La détention des Journalistes d'Iwacu fait du Burundi une star sur le plan de la détérioration des  libertés de la presse. La Coalition "One Free Press" vient de publier son ce une liste des dix cas les plus urgents d'injustice contre les journalistes dans le monde. C'est son 11è rapport mensuel. 

 

Le cas des journalistes burundais du groupe de presse Iwacu est rangé en 4ème position. Agnès Ndirubusa, Christine Kamikazi, Egide Harerimana et Térence Mpozenzi restent en prison. Leur chauffeur, Adolphe Masabarikiza, a été libéré, lui, en novembre dernier.

 

Le rapport de "One Free Press" rappelle le réquisitoire du ministère public contre les quatre journalistes du Journal Iwacu. 15 ans d'emprisonnement  pour s'être rendus à Bubanza à l'Ouest du Burundi en octobre 2019, pour faire un reportage lors des affrontements entre les forces de l'ordre et un groupe armé qui a fait irruption en provenance de la RDC.

 

Ils sont accusés de complicité d'atteinte à la sécurité intérieure de l'Etat, un crime dénoncé par plusieurs organisations de défense des droits humains comme étant une fabrication politique pour charger ces journalistes.

 

La coalition "One Free Press" explique que son rapport a été fait pour attirer l'attention sur les cas les plus urgents des journalistes qui sont malmenés alors qu'ils sont à la recherche de la vérité.

 

D'autres journalistes mentionnés exercent leur métier dans les pays comme l'Égypte, la Chine, la Russie, le Venezuela, l'Arabie Saoudite et l'Iran. Ces cas sont rangés dans l'ordre croissant.

 

L'organisation internationale de défense des droits humains, Human Rights Watch, estime que les pressions sur la liberté d'expression s'accentuent au Burundi à l'approche des élections. Selon HWR  les autorités du Burundi devraient libérer immédiatement et sans condition les quatre journalistes.

 

HRW trouve plutôt que  les autorités burundaises devraient inverser la tendance actuelle de répression contre la liberté de la presse et, dans un premier temps, libérer sans attendre, ces journalistes arrêtés alors qu'ils faisaient leur travail.

 

Selon HWR, il est très préoccupant de constater que le gouvernement continue sa répression des médias et empêche les journalistes de faire leur travail à l'approche des élections de 2020.  

 

S'exprimant au nom de Reporters Sans Frontière, division Afrique, Arnaud Froger responsable du bureau Afrique, dit que l'organisation de défense des droits de journalistes est déçue par la décision de la justice burundaise qui maintien en détention les journalistes d'Iwacu. 

 

"Nous sommes consternés par la persistance des autorités burundaises à assimiler ces journalistes à des complices des affrontements alors qu'ils n'étaient présents sur place que pour couvrir un événement important et d'intérêt public, c'est-à-dire de faire leur travail de journaliste.
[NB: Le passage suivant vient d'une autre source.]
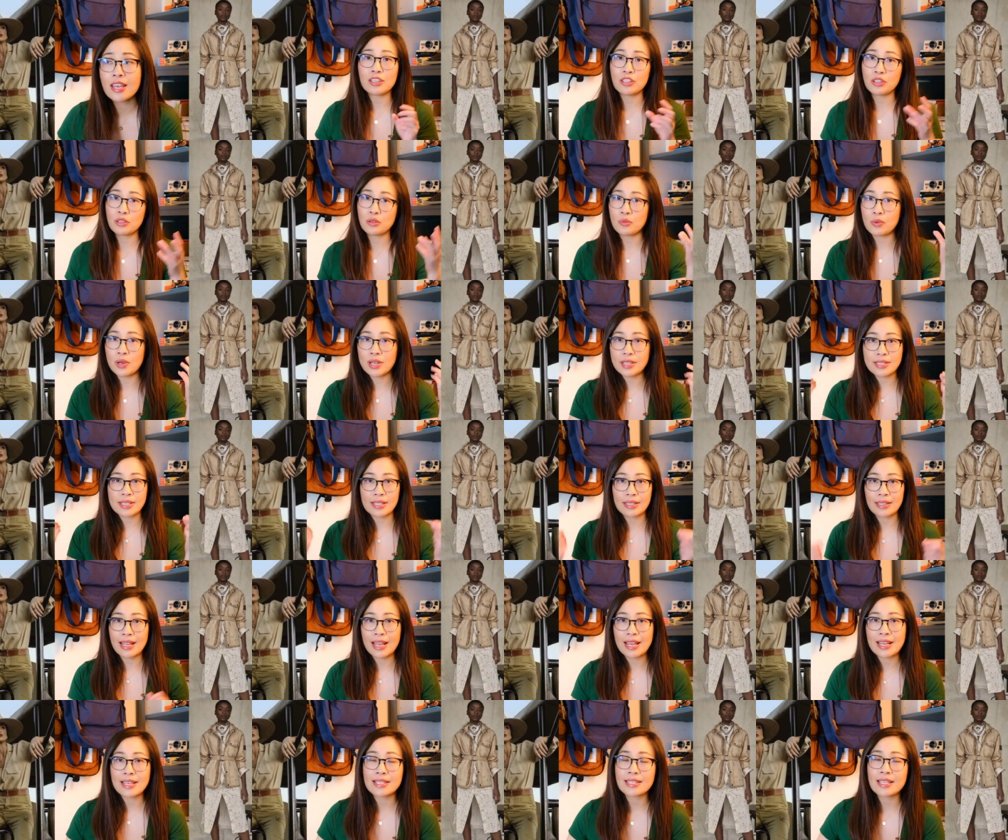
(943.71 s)
You want a
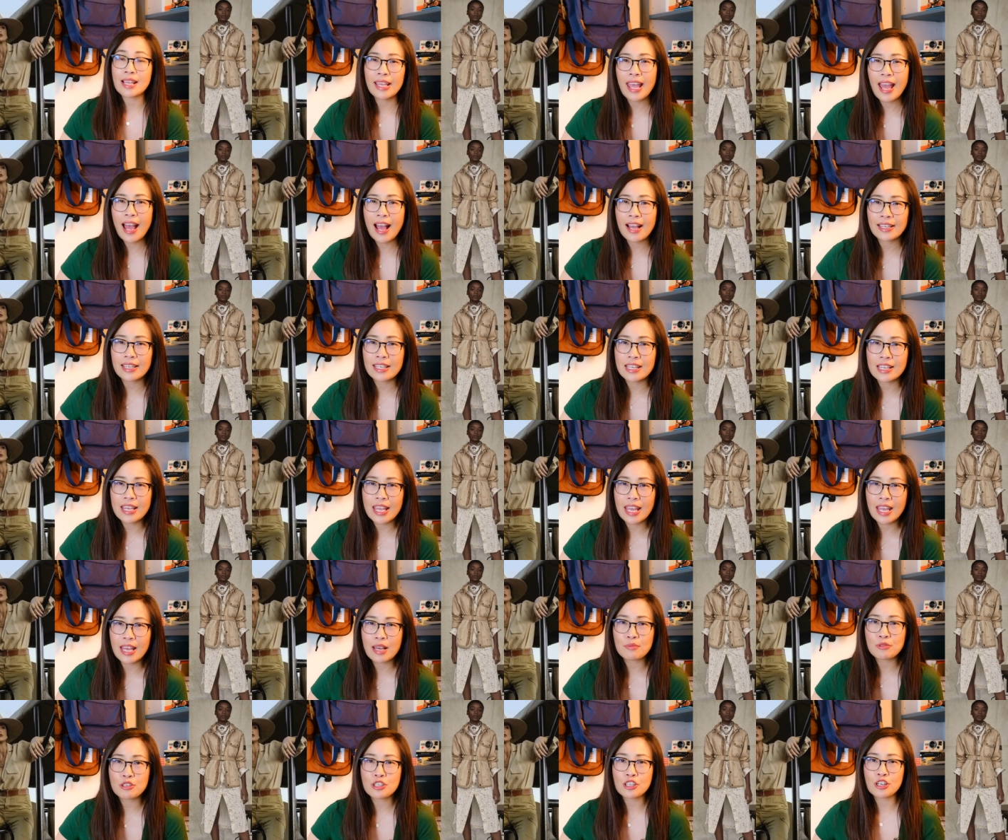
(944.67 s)
nice khaki
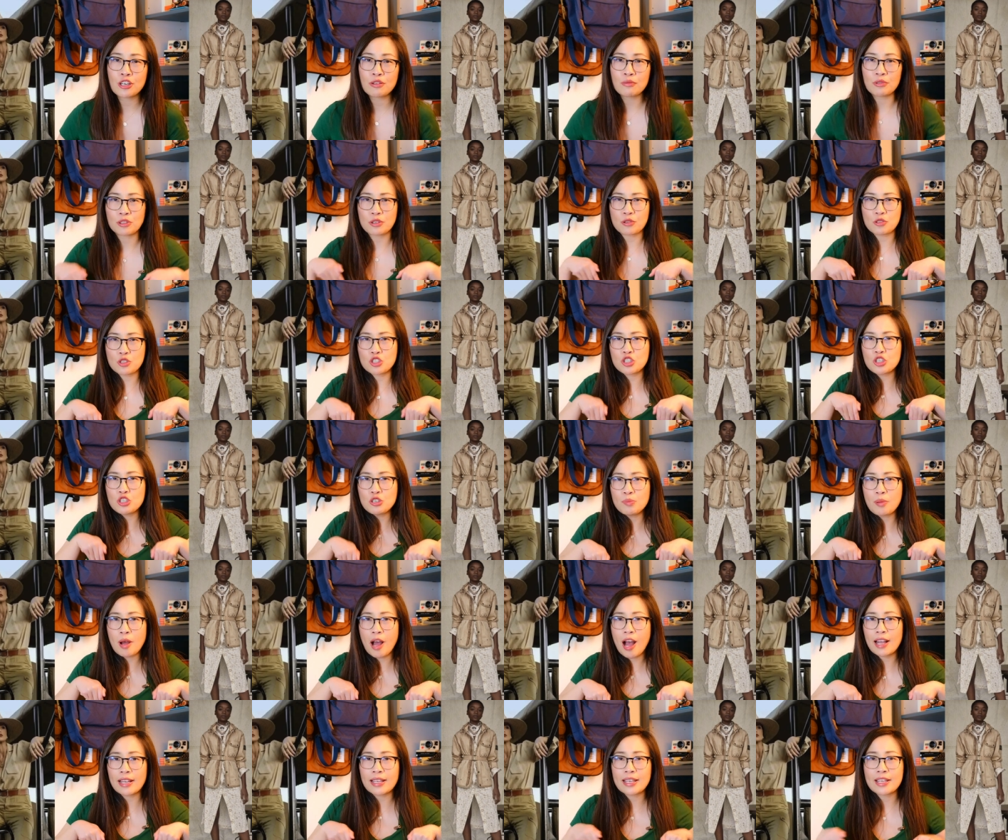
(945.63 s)
camp shirt with those two
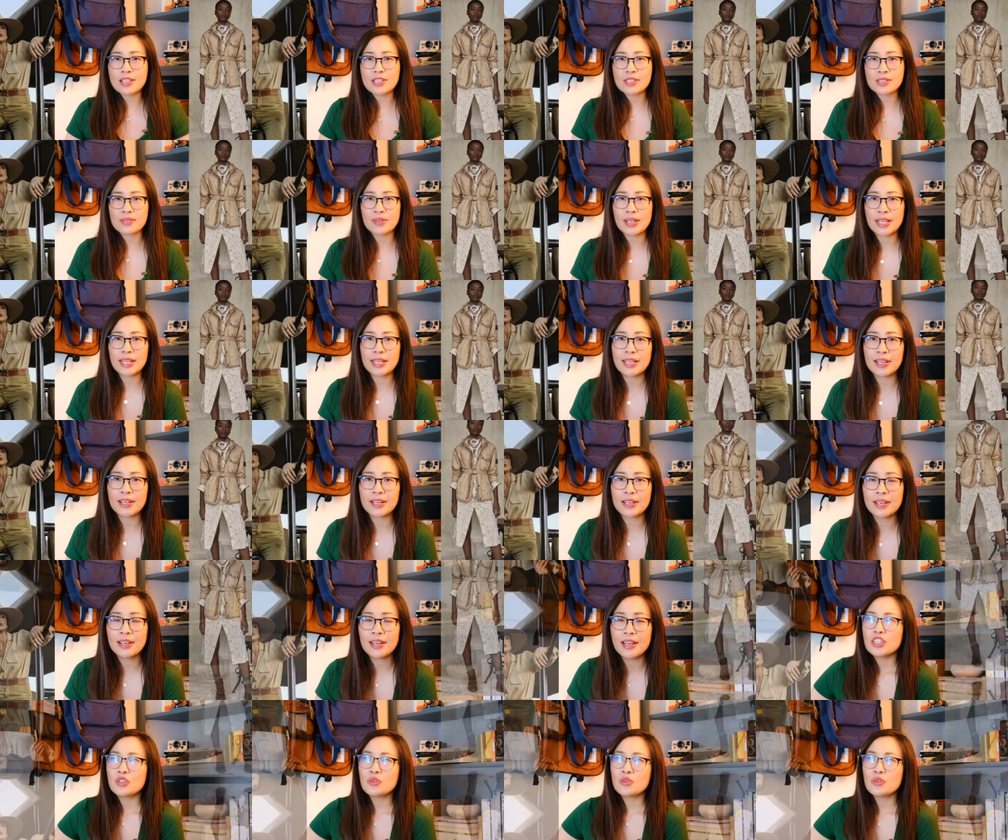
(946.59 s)
pockets right here.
Les informations faisant état de ces affrontements circulaient depuis plusieurs heures sur les réseaux sociaux quand ils ont décidé de se rendre sur les lieux", a-t-il expliqué.

 

Selon M. Froger, les autorités burundaises donnent un message clair aux journalistes qui oseraient travailler sur des sujets sensibles. 

 

"Si les journalistes s'intéressent de trop à des sujets que les autorités préféreraient garder sous silence ou qui les dérangent, ils risquent la prison. Dans un pays où la presse indépendante est constamment attaquée et à quelques mois des élections, cela va contribuer à renforcer le climat de peur qui règne dans les rédactions et donc renforcer l'autocensure", craint RSF.

 

Les quatre journalistes d'Iwacu viennent de faire plus de deux mois en prison à Bubanza, à l'ouest du pays.